A faithful transcription of all the data, images excluded, is the required answer.

# [DATA FOR THIS TASK]
<<<<

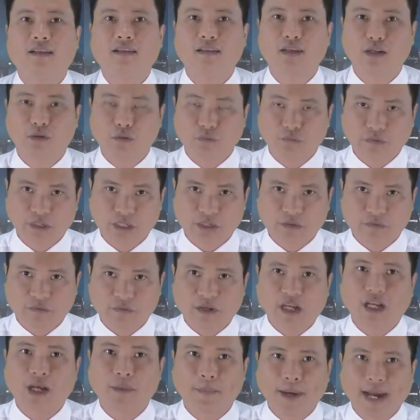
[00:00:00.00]
Thưa quý vị
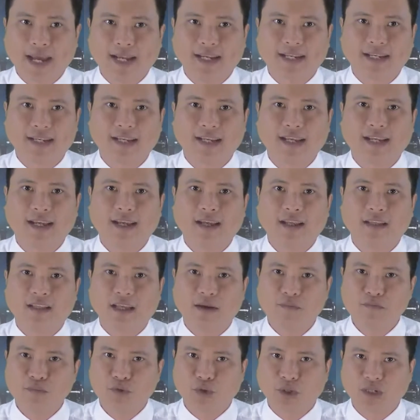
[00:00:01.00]
và các bạn,
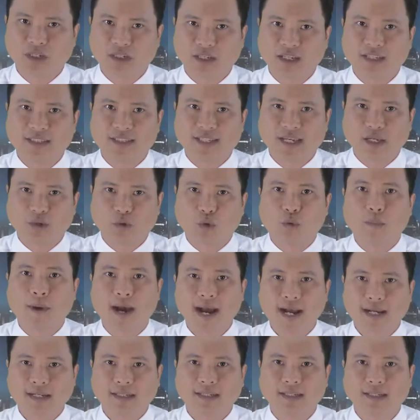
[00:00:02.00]
thấm nhuần lời dạy của
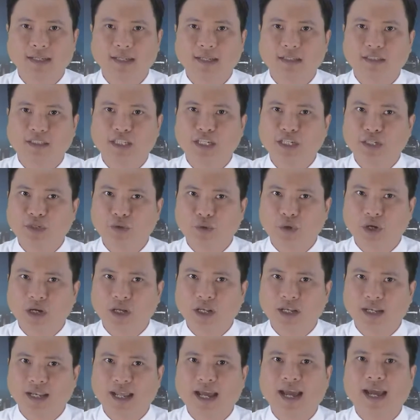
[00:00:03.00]
bác, thi đua
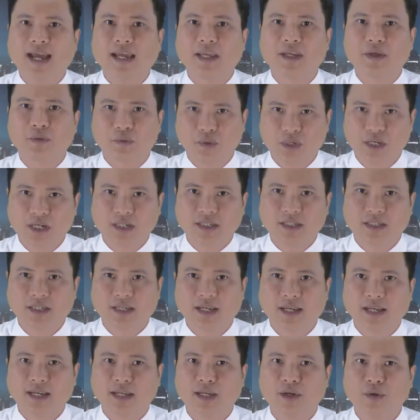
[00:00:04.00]
là yêu nước,
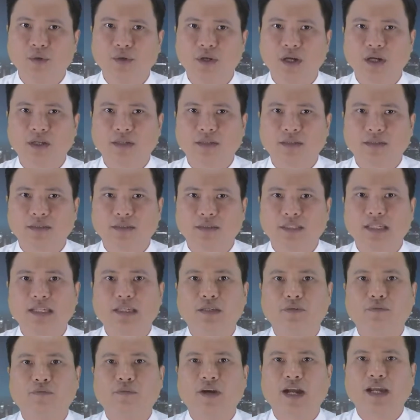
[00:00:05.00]
yêu nước
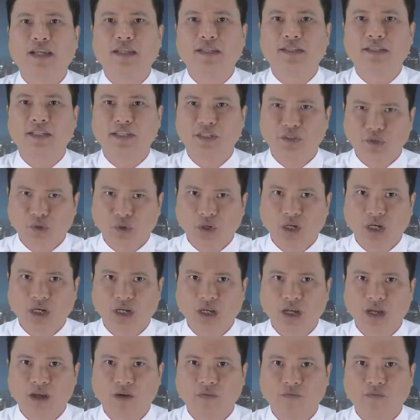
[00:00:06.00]
thì phải thi đua
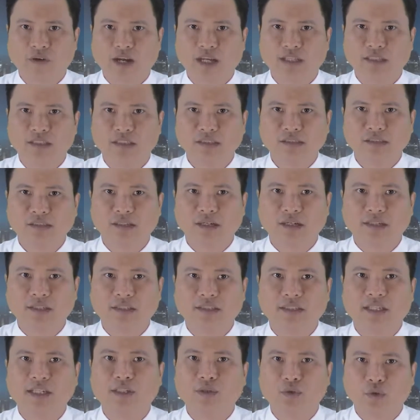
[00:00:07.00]
và những người
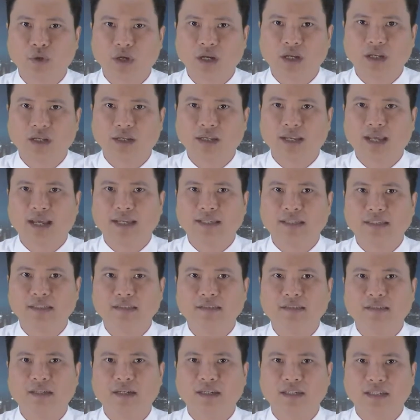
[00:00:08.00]
thi đua là
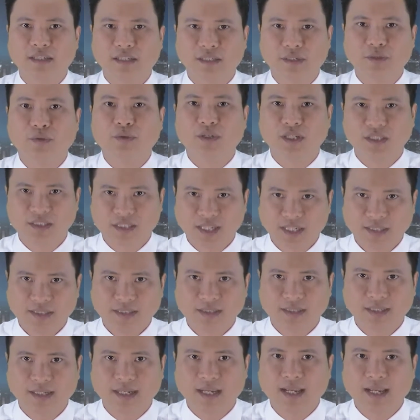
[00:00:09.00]
những người yêu nước nhất.
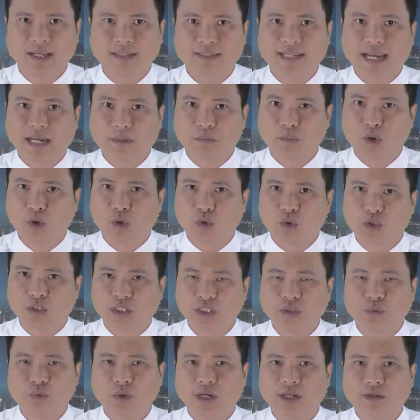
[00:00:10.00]
Đảng bộ,
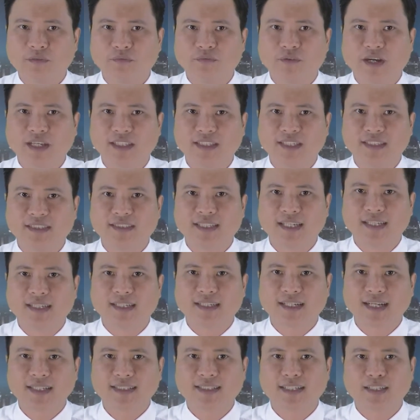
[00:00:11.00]
chính quyền và nhân dân
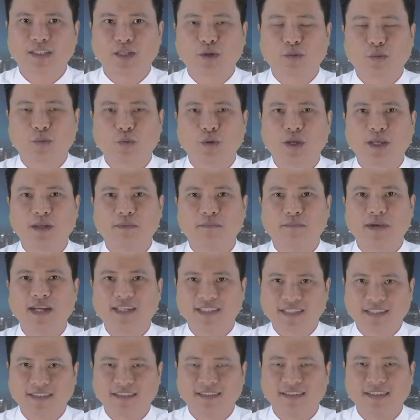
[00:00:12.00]
các dân tộc huyện Mai
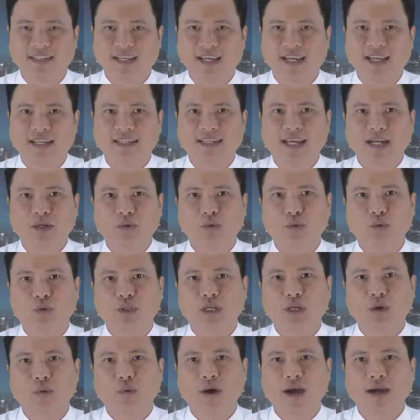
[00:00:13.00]
Sơn đã cụ
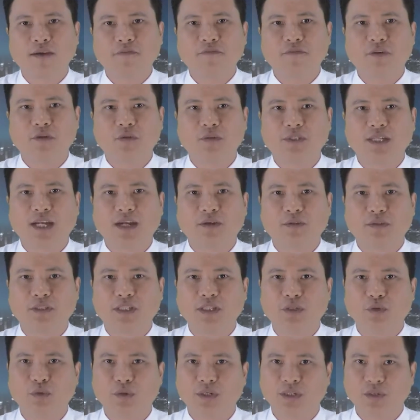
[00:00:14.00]
thể hóa phong trào
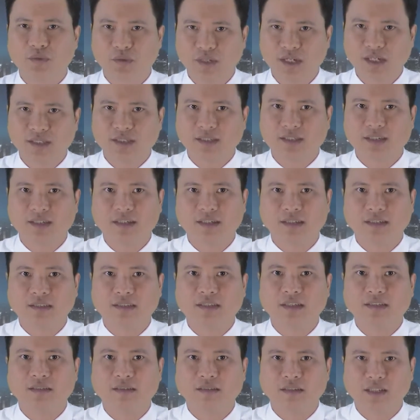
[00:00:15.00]
thi đua yêu nước ở
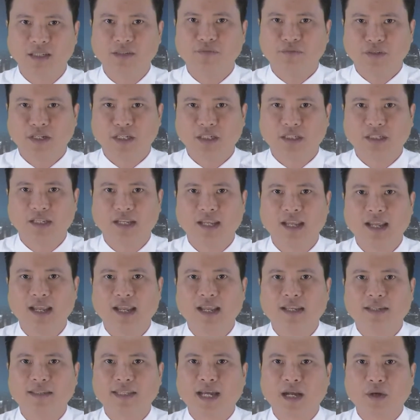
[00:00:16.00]
từng lĩnh vực,
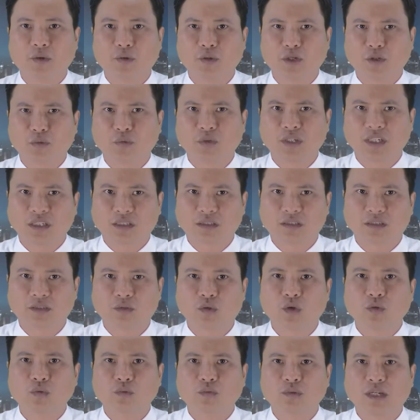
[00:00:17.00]
tạo động lực
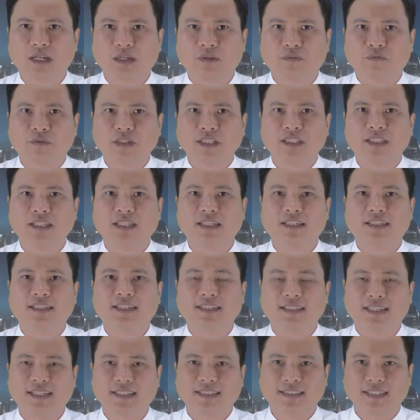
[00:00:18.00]
thúc đẩy phát triển
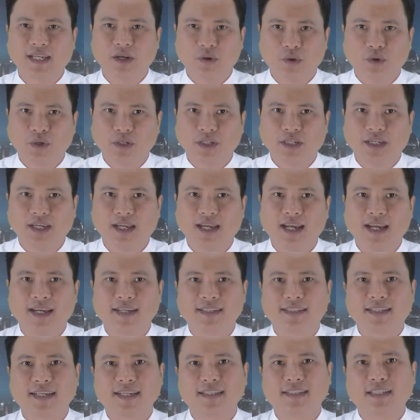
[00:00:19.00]
kinh tế xã hội,
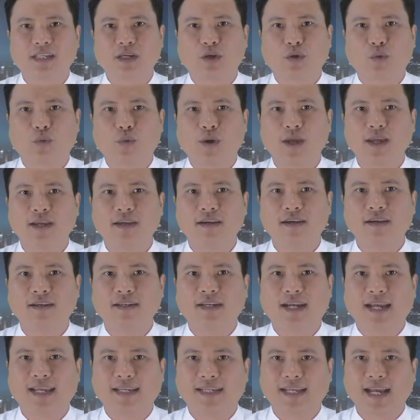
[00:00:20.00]
xây dựng quê
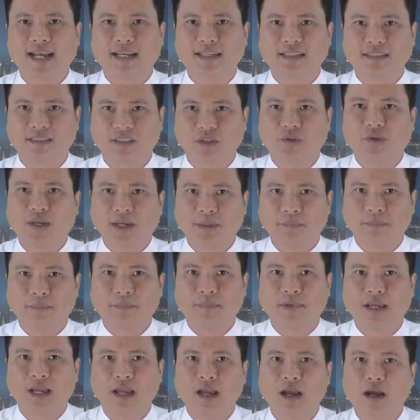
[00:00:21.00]
hương ngày càng giàu đẹp.
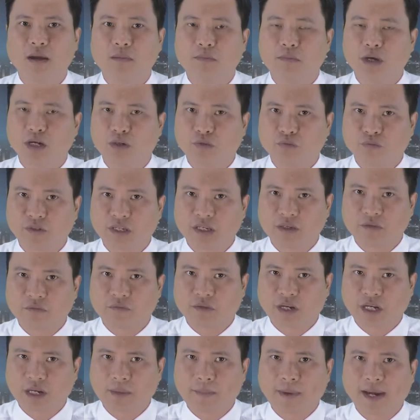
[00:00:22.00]
Mời quý vị
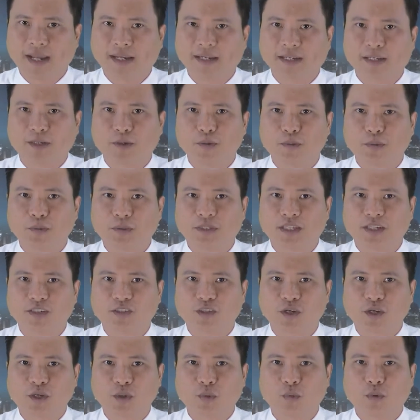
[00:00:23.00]
và các bạn cùng theo
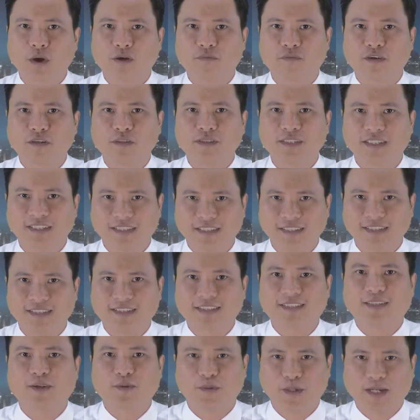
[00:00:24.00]
dõi qua phóng sự
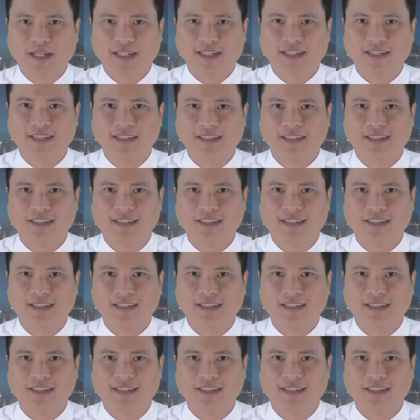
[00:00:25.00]
sau đây.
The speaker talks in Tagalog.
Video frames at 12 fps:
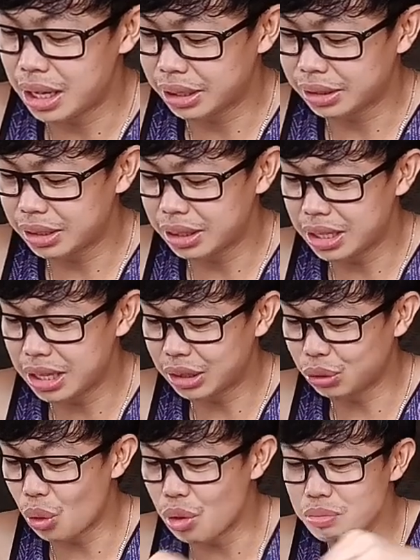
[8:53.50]
At
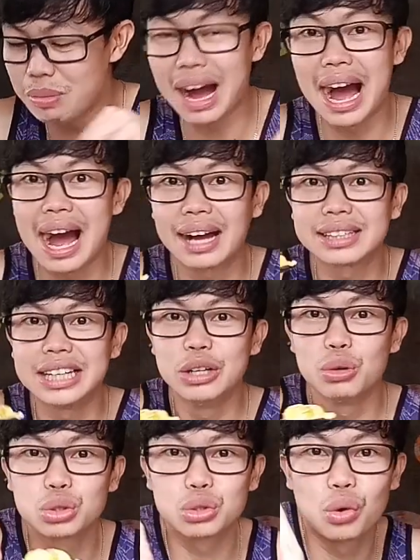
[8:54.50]
itong mga
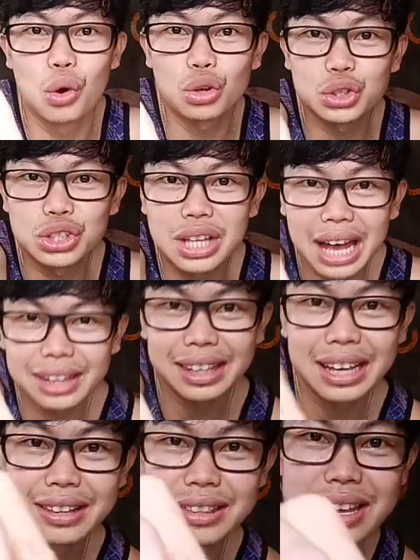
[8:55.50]
kinuskus
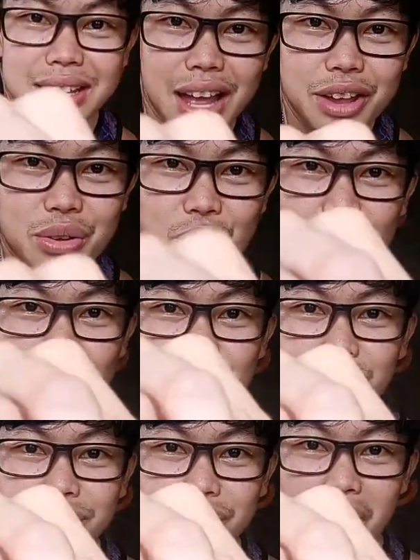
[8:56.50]
natin, tingnan nyo,
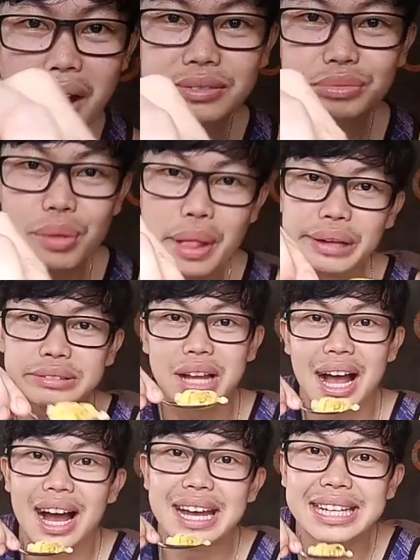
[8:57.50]

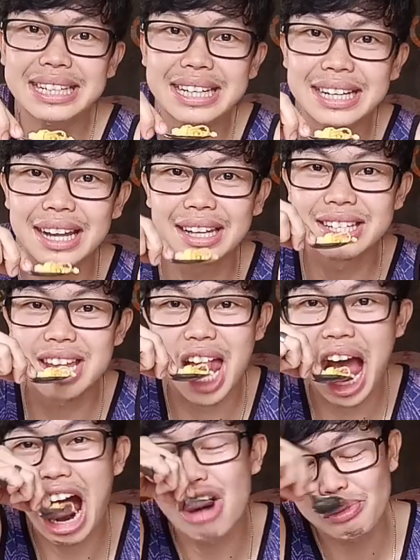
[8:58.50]
kakainin natin yan.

>>>>

# [OUTPUT BELOW]
[00:00:00.00]
Thưa quý vị
[00:00:01.00]
và các bạn,
[00:00:02.00]
thấm nhuần lời dạy của
[00:00:03.00]
bác, thi đua
[00:00:04.00]
là yêu nước,
[00:00:05.00]
yêu nước
[00:00:06.00]
thì phải thi đua
[00:00:07.00]
và những người
[00:00:08.00]
thi đua là
[00:00:09.00]
những người yêu nước nhất.
[00:00:10.00]
Đảng bộ,
[00:00:11.00]
chính quyền và nhân dân
[00:00:12.00]
các dân tộc huyện Mai
[00:00:13.00]
Sơn đã cụ
[00:00:14.00]
thể hóa phong trào
[00:00:15.00]
thi đua yêu nước ở
[00:00:16.00]
từng lĩnh vực,
[00:00:17.00]
tạo động lực
[00:00:18.00]
thúc đẩy phát triển
[00:00:19.00]
kinh tế xã hội,
[00:00:20.00]
xây dựng quê
[00:00:21.00]
hương ngày càng giàu đẹp.
[00:00:22.00]
Mời quý vị
[00:00:23.00]
và các bạn cùng theo
[00:00:24.00]
dõi qua phóng sự
[00:00:25.00]
sau đây.
The speaker talks in Tagalog.
Video frames at 12 fps:
[8:53.50]
At
[8:54.50]
itong mga
[8:55.50]
kinuskus
[8:56.50]
natin, tingnan nyo,
[8:57.50]

[8:58.50]
kakainin natin yan.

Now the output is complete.